EXERCISE DETAILS -> Every line of the entries below that carries the string "with" should be copied.

[Saved data entries]

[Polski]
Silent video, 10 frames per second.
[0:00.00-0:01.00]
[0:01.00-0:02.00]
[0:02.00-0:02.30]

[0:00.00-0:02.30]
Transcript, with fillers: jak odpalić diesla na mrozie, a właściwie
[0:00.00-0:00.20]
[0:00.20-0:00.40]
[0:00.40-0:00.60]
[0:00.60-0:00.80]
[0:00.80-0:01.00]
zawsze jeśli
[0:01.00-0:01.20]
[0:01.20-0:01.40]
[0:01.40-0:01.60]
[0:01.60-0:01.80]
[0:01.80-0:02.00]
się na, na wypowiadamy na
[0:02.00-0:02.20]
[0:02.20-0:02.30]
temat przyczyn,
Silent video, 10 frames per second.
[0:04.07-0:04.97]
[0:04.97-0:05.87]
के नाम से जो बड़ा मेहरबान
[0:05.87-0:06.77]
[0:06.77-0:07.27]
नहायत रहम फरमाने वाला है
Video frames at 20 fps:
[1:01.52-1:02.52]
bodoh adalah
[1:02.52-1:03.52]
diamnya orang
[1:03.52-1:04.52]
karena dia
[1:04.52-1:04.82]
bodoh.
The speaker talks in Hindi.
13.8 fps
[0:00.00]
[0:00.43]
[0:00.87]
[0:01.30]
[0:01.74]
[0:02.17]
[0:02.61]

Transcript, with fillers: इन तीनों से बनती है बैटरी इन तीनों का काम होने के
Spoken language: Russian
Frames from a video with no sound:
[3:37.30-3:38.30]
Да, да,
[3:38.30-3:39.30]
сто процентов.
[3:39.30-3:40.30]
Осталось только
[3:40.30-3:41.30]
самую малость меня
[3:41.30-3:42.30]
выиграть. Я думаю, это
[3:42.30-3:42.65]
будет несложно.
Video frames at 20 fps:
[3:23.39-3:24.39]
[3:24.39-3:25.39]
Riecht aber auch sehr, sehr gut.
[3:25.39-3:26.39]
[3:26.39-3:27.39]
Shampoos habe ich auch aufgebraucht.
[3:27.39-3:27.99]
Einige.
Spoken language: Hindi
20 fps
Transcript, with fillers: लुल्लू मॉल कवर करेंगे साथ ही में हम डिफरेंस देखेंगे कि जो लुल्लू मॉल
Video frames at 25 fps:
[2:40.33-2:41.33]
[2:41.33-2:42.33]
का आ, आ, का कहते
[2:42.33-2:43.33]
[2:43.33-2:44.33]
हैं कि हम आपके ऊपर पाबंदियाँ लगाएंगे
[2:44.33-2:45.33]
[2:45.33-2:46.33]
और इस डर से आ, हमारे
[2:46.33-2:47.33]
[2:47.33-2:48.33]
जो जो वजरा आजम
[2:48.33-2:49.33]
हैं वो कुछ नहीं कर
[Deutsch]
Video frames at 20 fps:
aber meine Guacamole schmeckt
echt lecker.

TASK ANSWER ->
Transcript, with fillers: jak odpalić diesla na mrozie, a właściwie
Transcript, with fillers: इन तीनों से बनती है बैटरी इन तीनों का काम होने के
Frames from a video with no sound:
Transcript, with fillers: लुल्लू मॉल कवर करेंगे साथ ही में हम डिफरेंस देखेंगे कि जो लुल्लू मॉल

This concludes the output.